The A and B refer to specific antigens, which are things that can create antibody reactions. “O” just means that neither the A nor the B antigens are present.
These antigens are on the outside of the red blood cells. Give A, B, or O blood to someone with an AB blood type and their blood doesn’t react - they “detect” it as normal because it matches their own blood cells.
An O person who gets A, B, or AB blood has their immune system react to a “foreign” invader and the body goes berserk.
A and B are (simplistically) types of antigens, or things against which you might have an antibody. If you have an antibody against either A or B, and you get blood with that antigen, your blood will attack the red blood cells being transfused, which would be Bad.
So, type O people have anti-A and anti-B antibodies, so if they get either A, B or AB blood, it will be attacked.
Type AB people have no antibodies, so they can accept anything,
Type O people have no antigens, so nothing will attack it (there is no “anti-O antibody”)
“A” and “B” are the names of proteins on the red blood cells that can cause immune system reactions. Type O blood doesn’t have either A or B protein, which means it can be given to anyone without causing an immune system reaction. Type AB blood, on the other hand, has both proteins on it, which means that if it’s given to anyone whose immune system reacts to either the A or the B protein, it’ll cause an immune system reaction. Does that make sense?
In other words, if you were to give AB blood to somebody with the A blood type, their body would react to the B protein, and they’d get sick.

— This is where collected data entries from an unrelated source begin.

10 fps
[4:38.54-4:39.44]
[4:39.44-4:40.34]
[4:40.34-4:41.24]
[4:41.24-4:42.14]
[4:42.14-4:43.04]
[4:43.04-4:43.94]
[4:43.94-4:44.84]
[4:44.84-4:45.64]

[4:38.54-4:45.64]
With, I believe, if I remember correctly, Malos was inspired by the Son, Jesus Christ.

If you gave it to somebody with the B blood type, their body would react to the A protein, and they’d get sick. If you gave it to somebody with the O blood type, their body would react to both the A protein and the B protein.

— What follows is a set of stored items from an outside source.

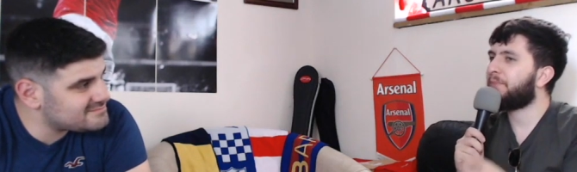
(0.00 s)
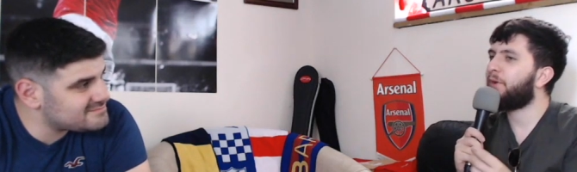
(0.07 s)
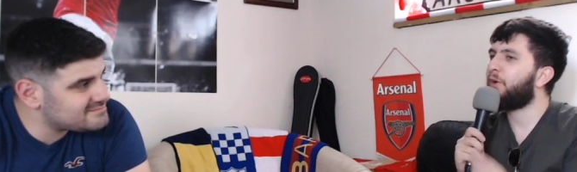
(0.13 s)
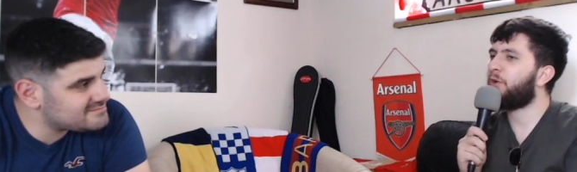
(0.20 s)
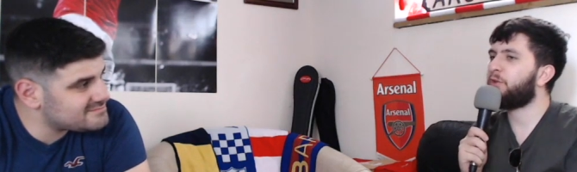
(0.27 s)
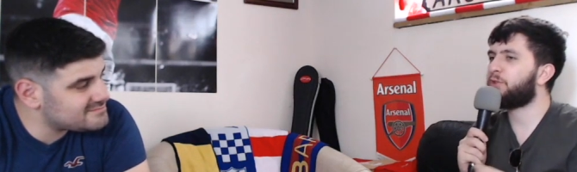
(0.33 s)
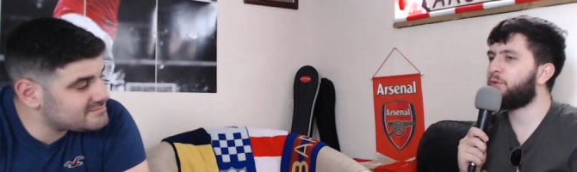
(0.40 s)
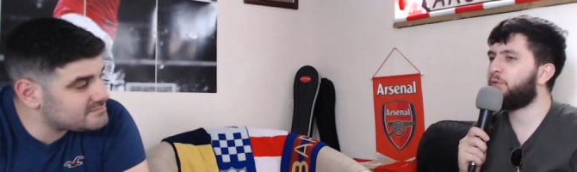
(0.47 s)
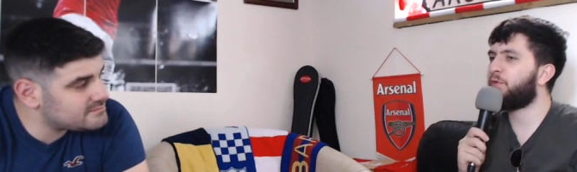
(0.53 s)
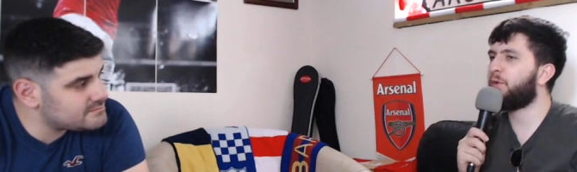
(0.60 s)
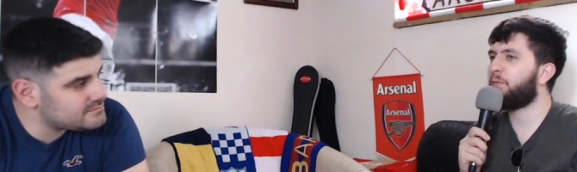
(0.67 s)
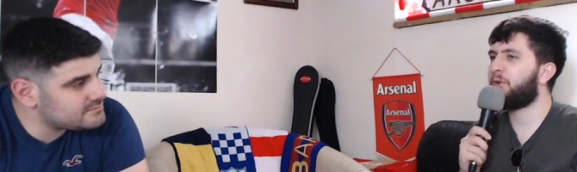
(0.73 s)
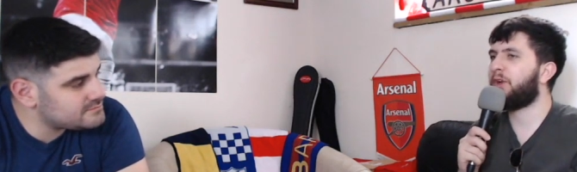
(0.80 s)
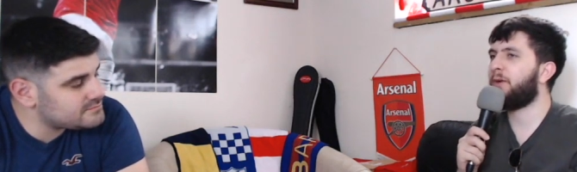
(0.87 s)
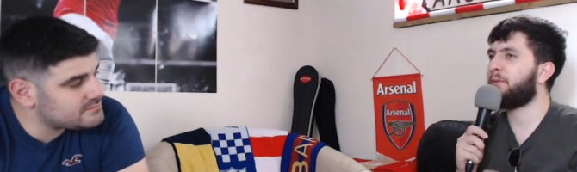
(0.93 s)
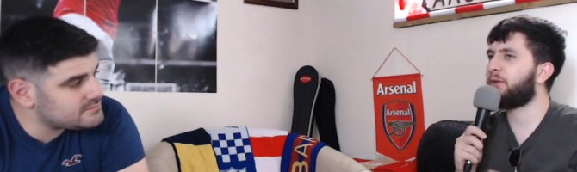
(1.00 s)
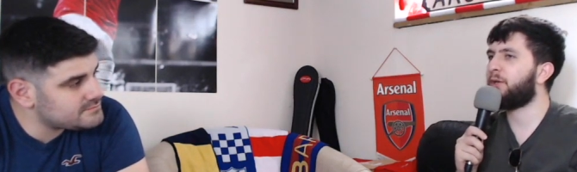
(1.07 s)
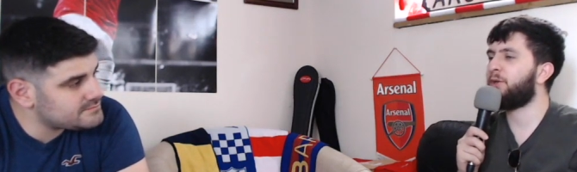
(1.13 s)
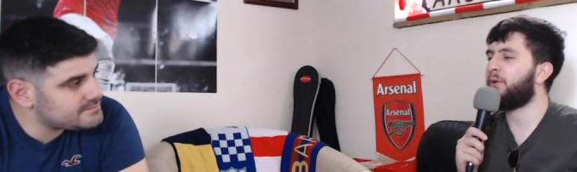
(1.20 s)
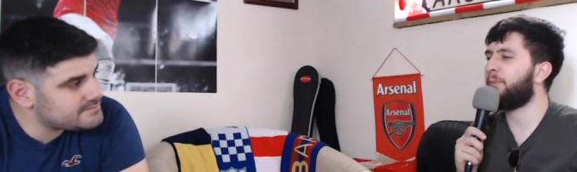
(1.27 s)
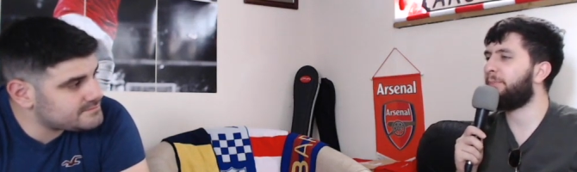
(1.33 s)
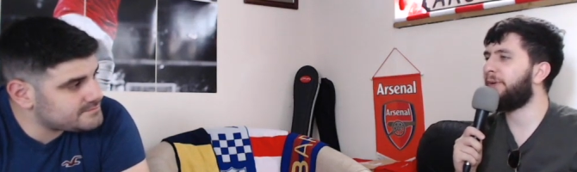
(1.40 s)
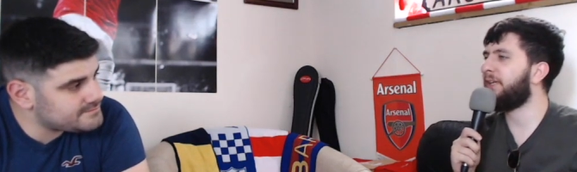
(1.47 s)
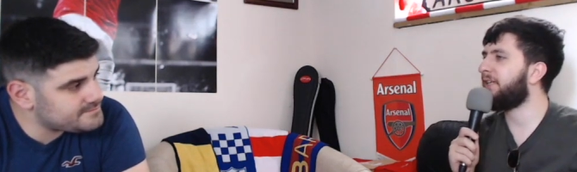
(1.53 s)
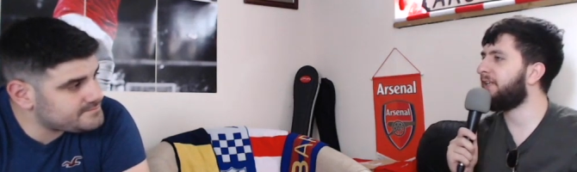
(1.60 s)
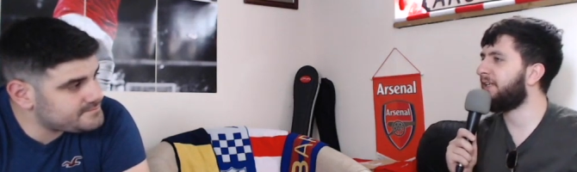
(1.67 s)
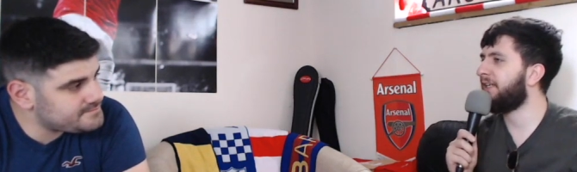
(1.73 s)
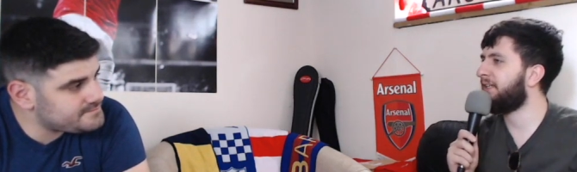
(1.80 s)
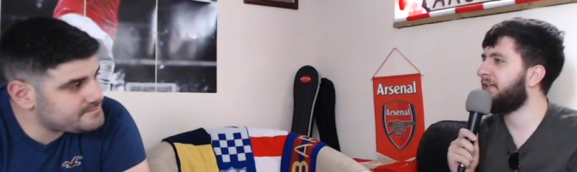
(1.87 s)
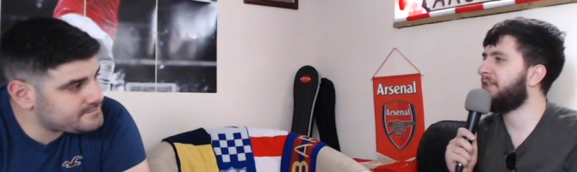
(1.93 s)
Speaker 1: Arsenal Football Club cannot
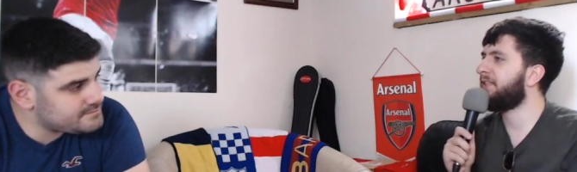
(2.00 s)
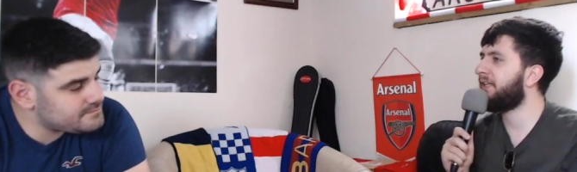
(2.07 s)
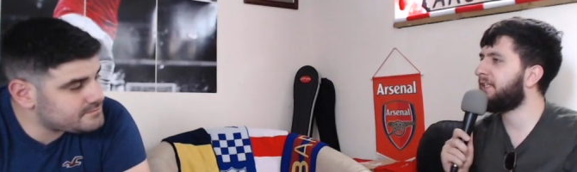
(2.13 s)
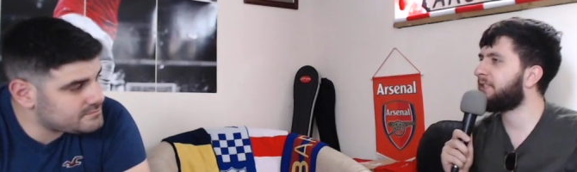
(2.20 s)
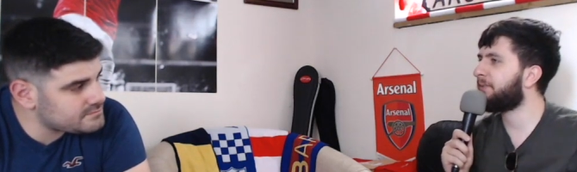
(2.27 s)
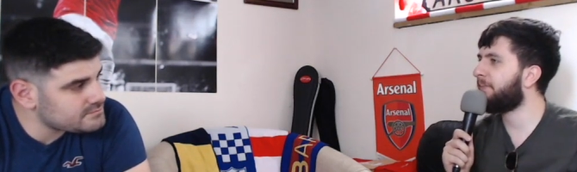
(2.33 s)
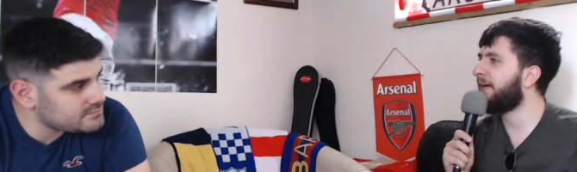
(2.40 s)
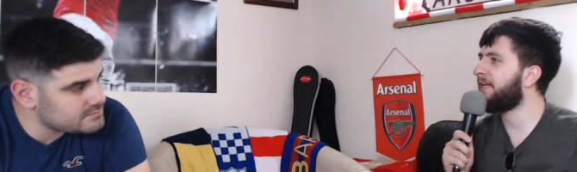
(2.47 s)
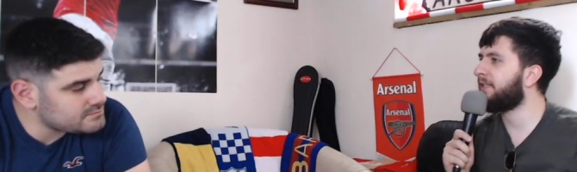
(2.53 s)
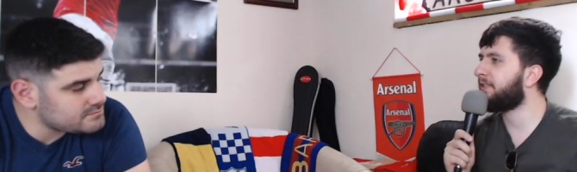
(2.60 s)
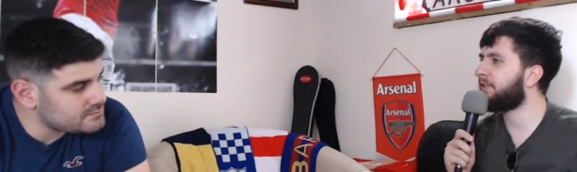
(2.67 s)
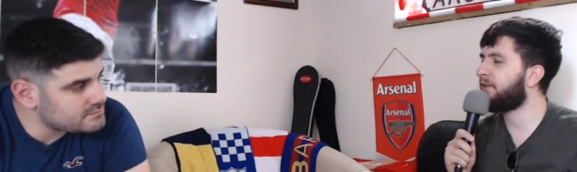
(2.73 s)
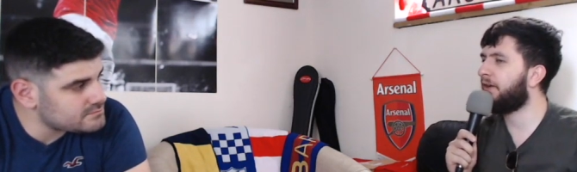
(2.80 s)
be in, in that space.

Frankly, it’s not that cut and dried. A person with O-type blood may have a single protein synthesis defect that prevents him from making the B antigen. If that person marries someone with AB blood, their offspring may inherit not only the A from the AB parent, but could also inherit the corrected gene for making the B antigen. Voila, AB offspring from AB and O parents.
Rh + and - are separate. If you’re Rh+, you don’t make antibodies against the Rh factor, so you can accept Rh+ or - blood. If you’re Rh-, you’ll see the Rh factor as foreign and attack it, so you can only accept Rh- blood.
Slight nitpick, you only make antibodies against Rh+ after the first exposure. So that means someone who is Rh- can get Rh+ once. If they receive it a second time they will have a immune response, but not the first time.